Issue with rules containing both wildcards * and an end anchor $

Question

Issue with rules containing both wildcards * and an end anchor $

webarchitect609 opened this issue 6 years ago · comments

Bug Report

SUMMARY

The end of the URL directive $ is not supported as described here
https://developers.google.com/search/reference/robots_txt

STEPS TO REPRODUCE

Save in a file and run following code:

<?php

require 'vendor/autoload.php';

$robotsTxtContent = <<<END
User-agent: *
Disallow: /*.jpg$

END;

$txtClient = new \vipnytt\RobotsTxtParser\TxtClient('http://example.com', 200, $robotsTxtContent);

var_dump($txtClient->userAgent('*')->isDisallowed('/image.jpg'));

var_dump($txtClient->userAgent('*')->isDisallowed('http://example.com/image.jpg'));

var_dump($txtClient->userAgent('*')->isDisallowed('http://example.com/foo/bar/image.jpg'));

EXPECTED RESULTS

Three times of bool(true) "var_dumped"

ACTUAL RESULTS

Three times of bool(false) "var_dumped"

/usr/bin/php test.php
bool(false)
bool(false)
bool(false)

Process finished with exit code 0

Jan-Petter Gundersen · Answer 1 · Fri Jul 20 2018 23:02:45 GMT+0800 (China Standard Time)
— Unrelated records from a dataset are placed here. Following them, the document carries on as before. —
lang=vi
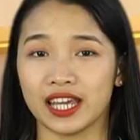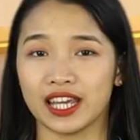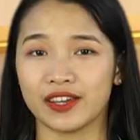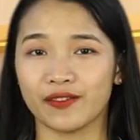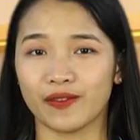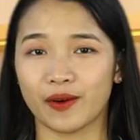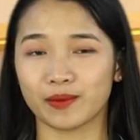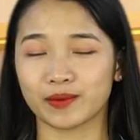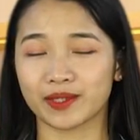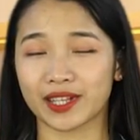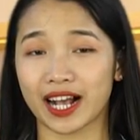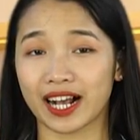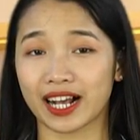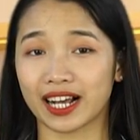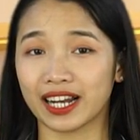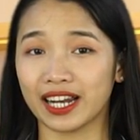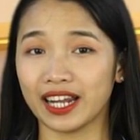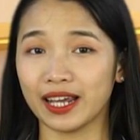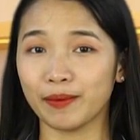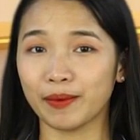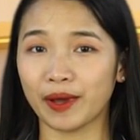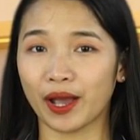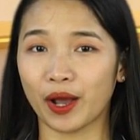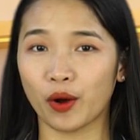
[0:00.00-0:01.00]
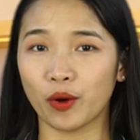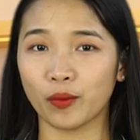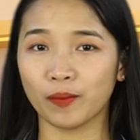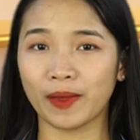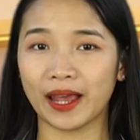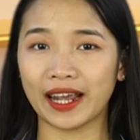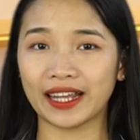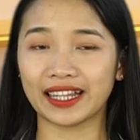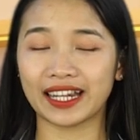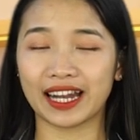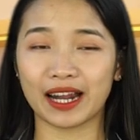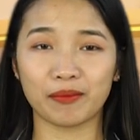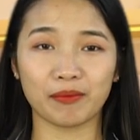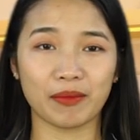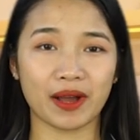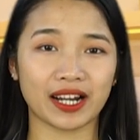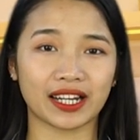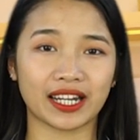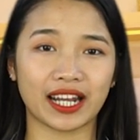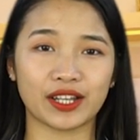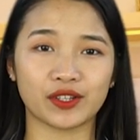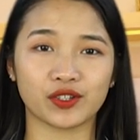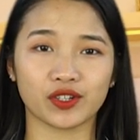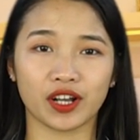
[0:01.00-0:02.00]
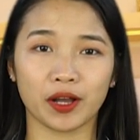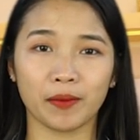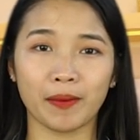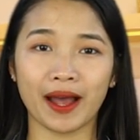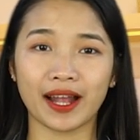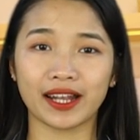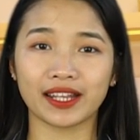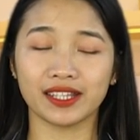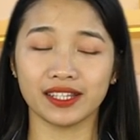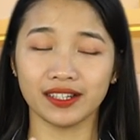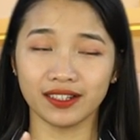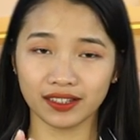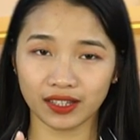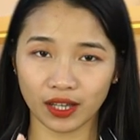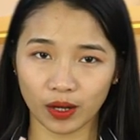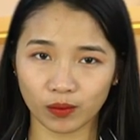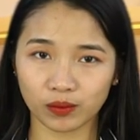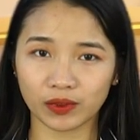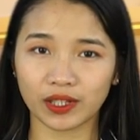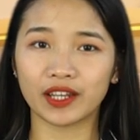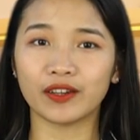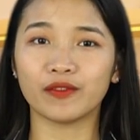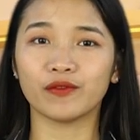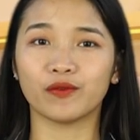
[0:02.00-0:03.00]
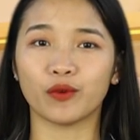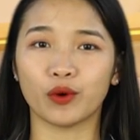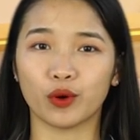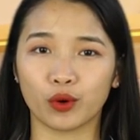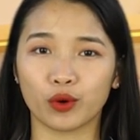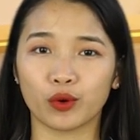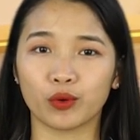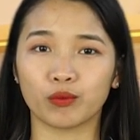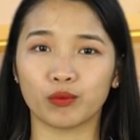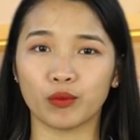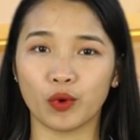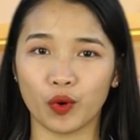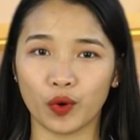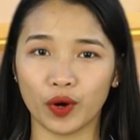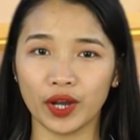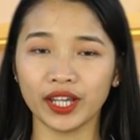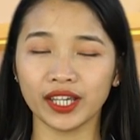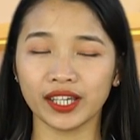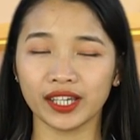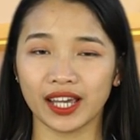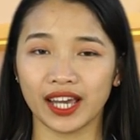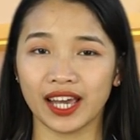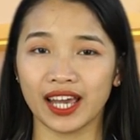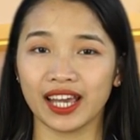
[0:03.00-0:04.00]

Hy vọng rằng clip ngày hôm nay thì đã mang đến cho các bạn những thông tin vô cùng bổ ích.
The issue is isolated to rules containing both * (wildcard) and $ (end anchor). Rules containing only one of these, are unaffected (all kind of different tests passes).
The bug is here: /src/Client/Directives/DirectiveClientTrait.php#L113

Seems like no other robots.txt parsers has any solution either (that I'm aware of). Any help is appreciated!

Jan-Petter Gundersen · Answer 2 · Sun Jul 22 2018 00:03:35 GMT+0800 (China Standard Time)

Fixed in version 2.0.1
Thank you for the bug report!